YOUR ASSIGNMENT:
All of the records below are to be output exactly; no image belongs in the result.

Saved entries:
━━━━━━

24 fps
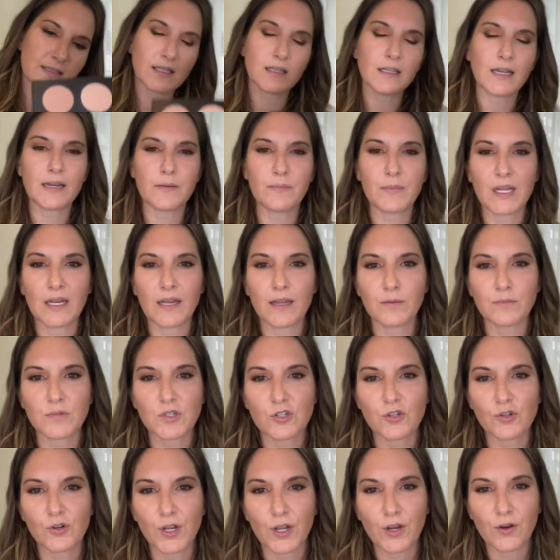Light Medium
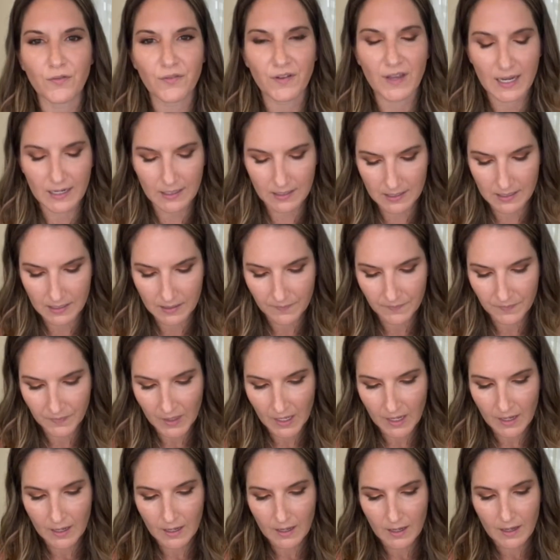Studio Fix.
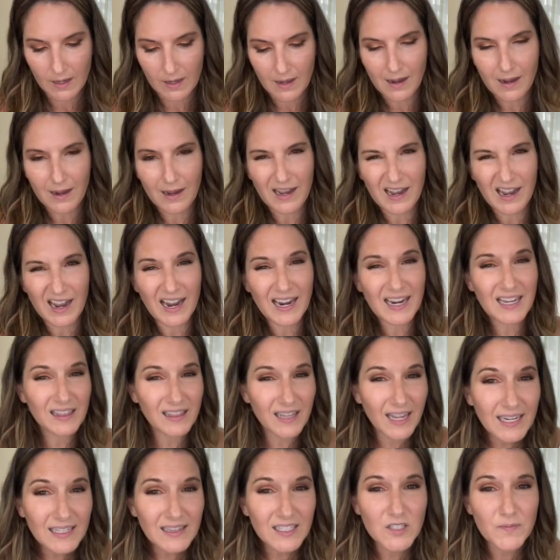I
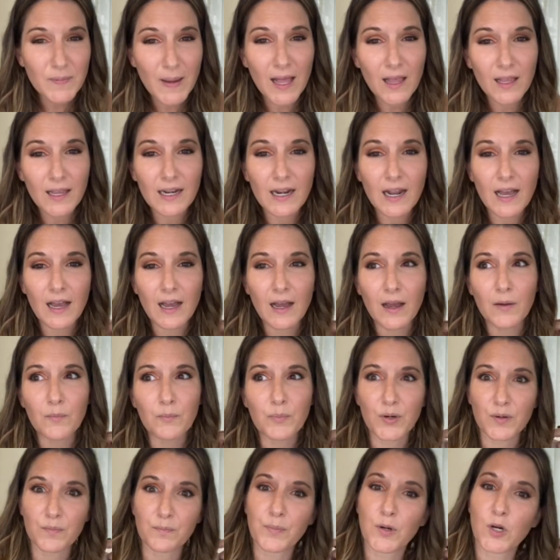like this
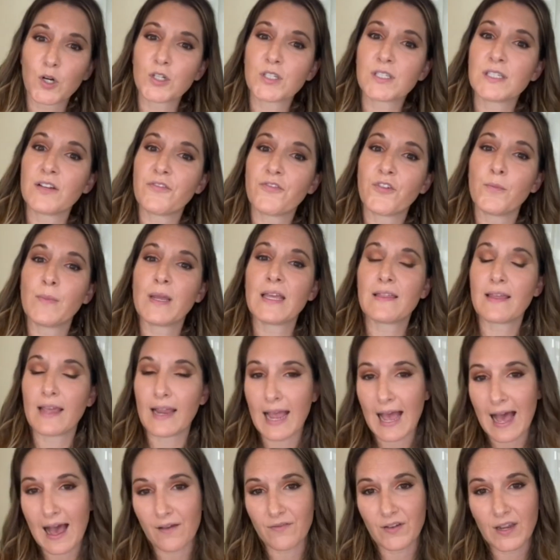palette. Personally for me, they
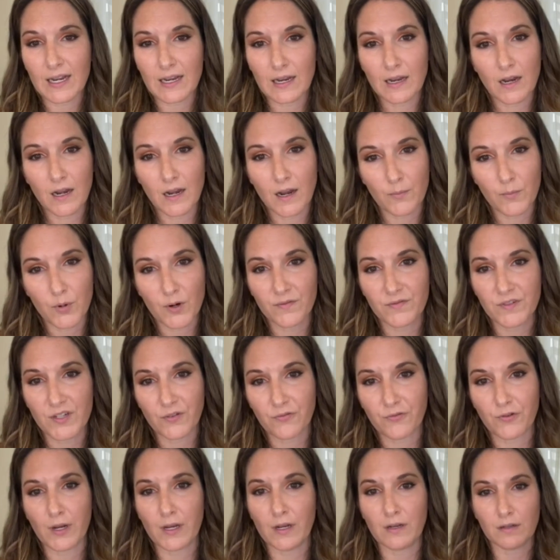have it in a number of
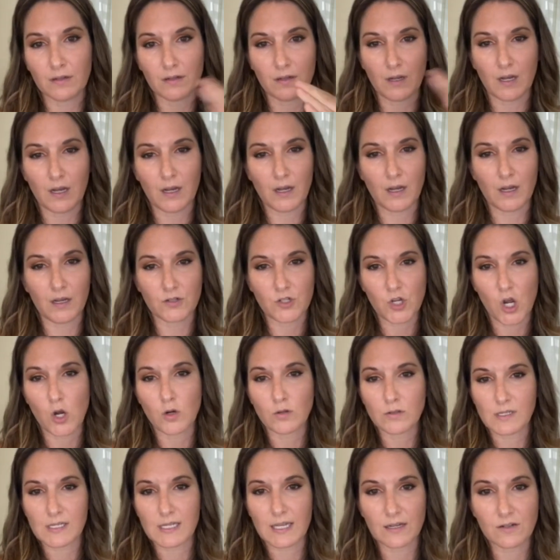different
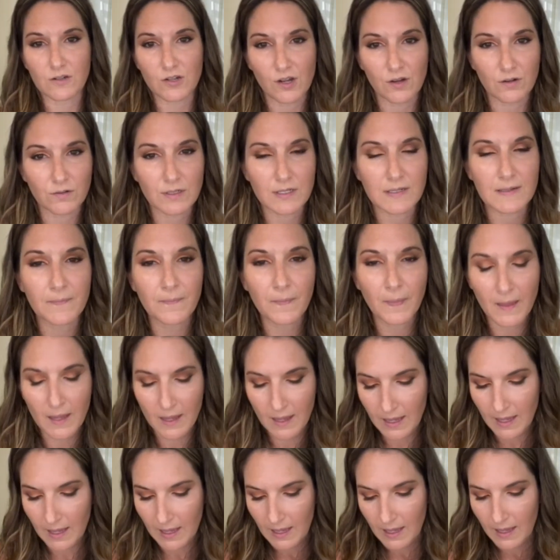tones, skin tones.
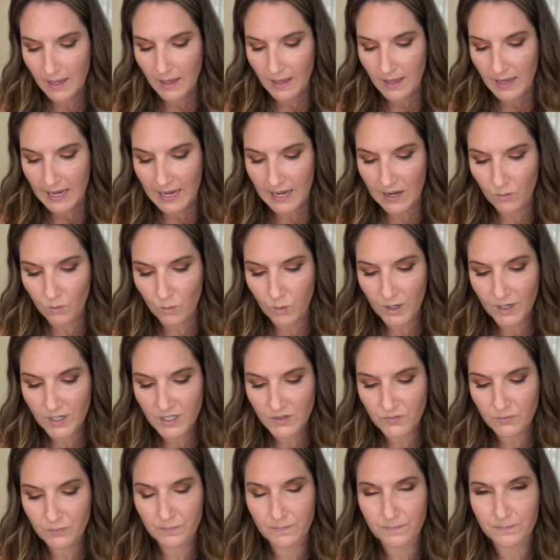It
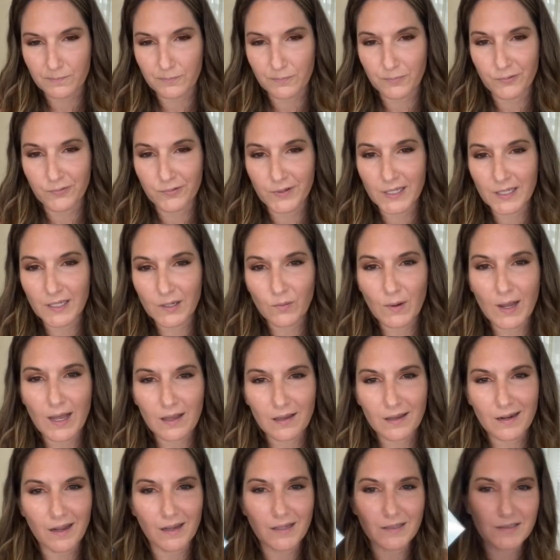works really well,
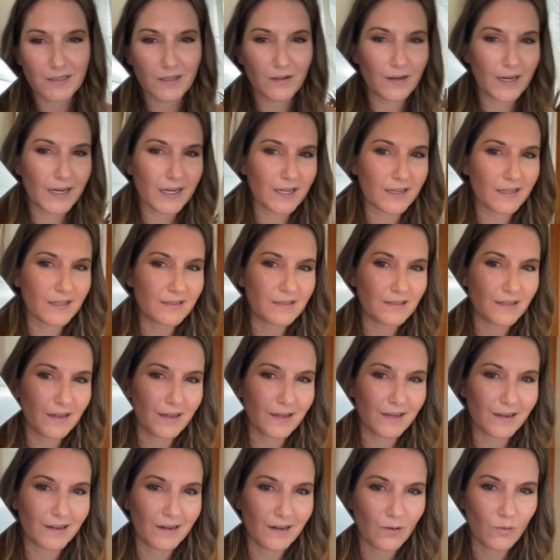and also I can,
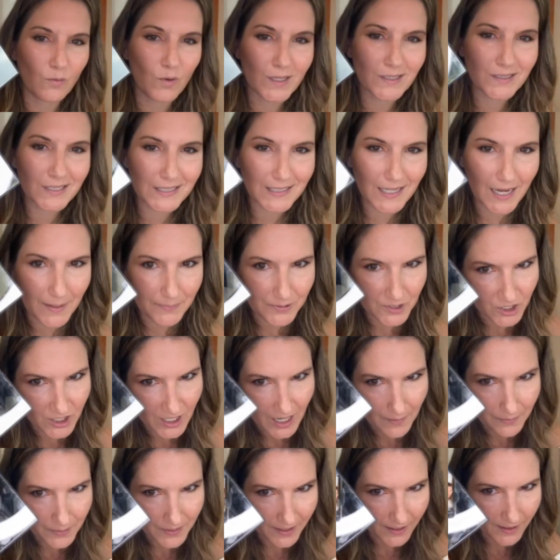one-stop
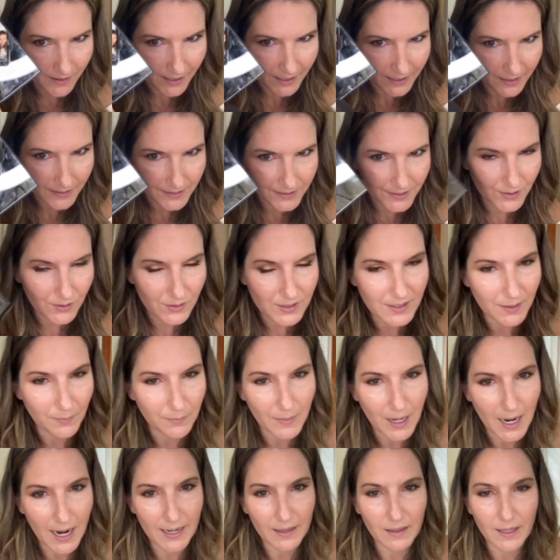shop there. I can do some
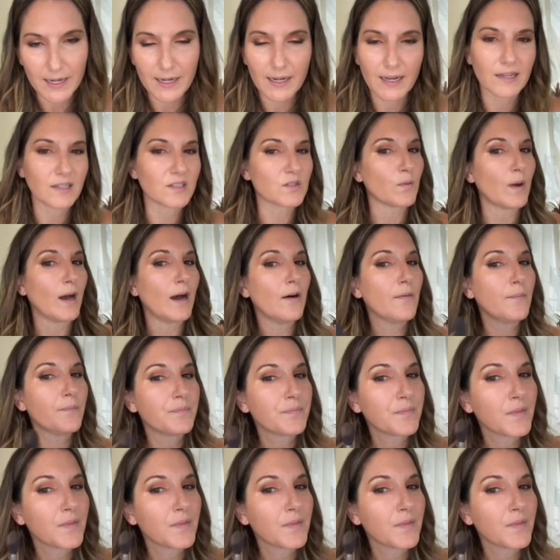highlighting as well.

━━━━━━

YOUR SOLUTION:
24 fps
Light Medium
Studio Fix.
I
like this
palette. Personally for me, they
have it in a number of
different
tones, skin tones.
It
works really well,
and also I can,
one-stop
shop there. I can do some
highlighting as well.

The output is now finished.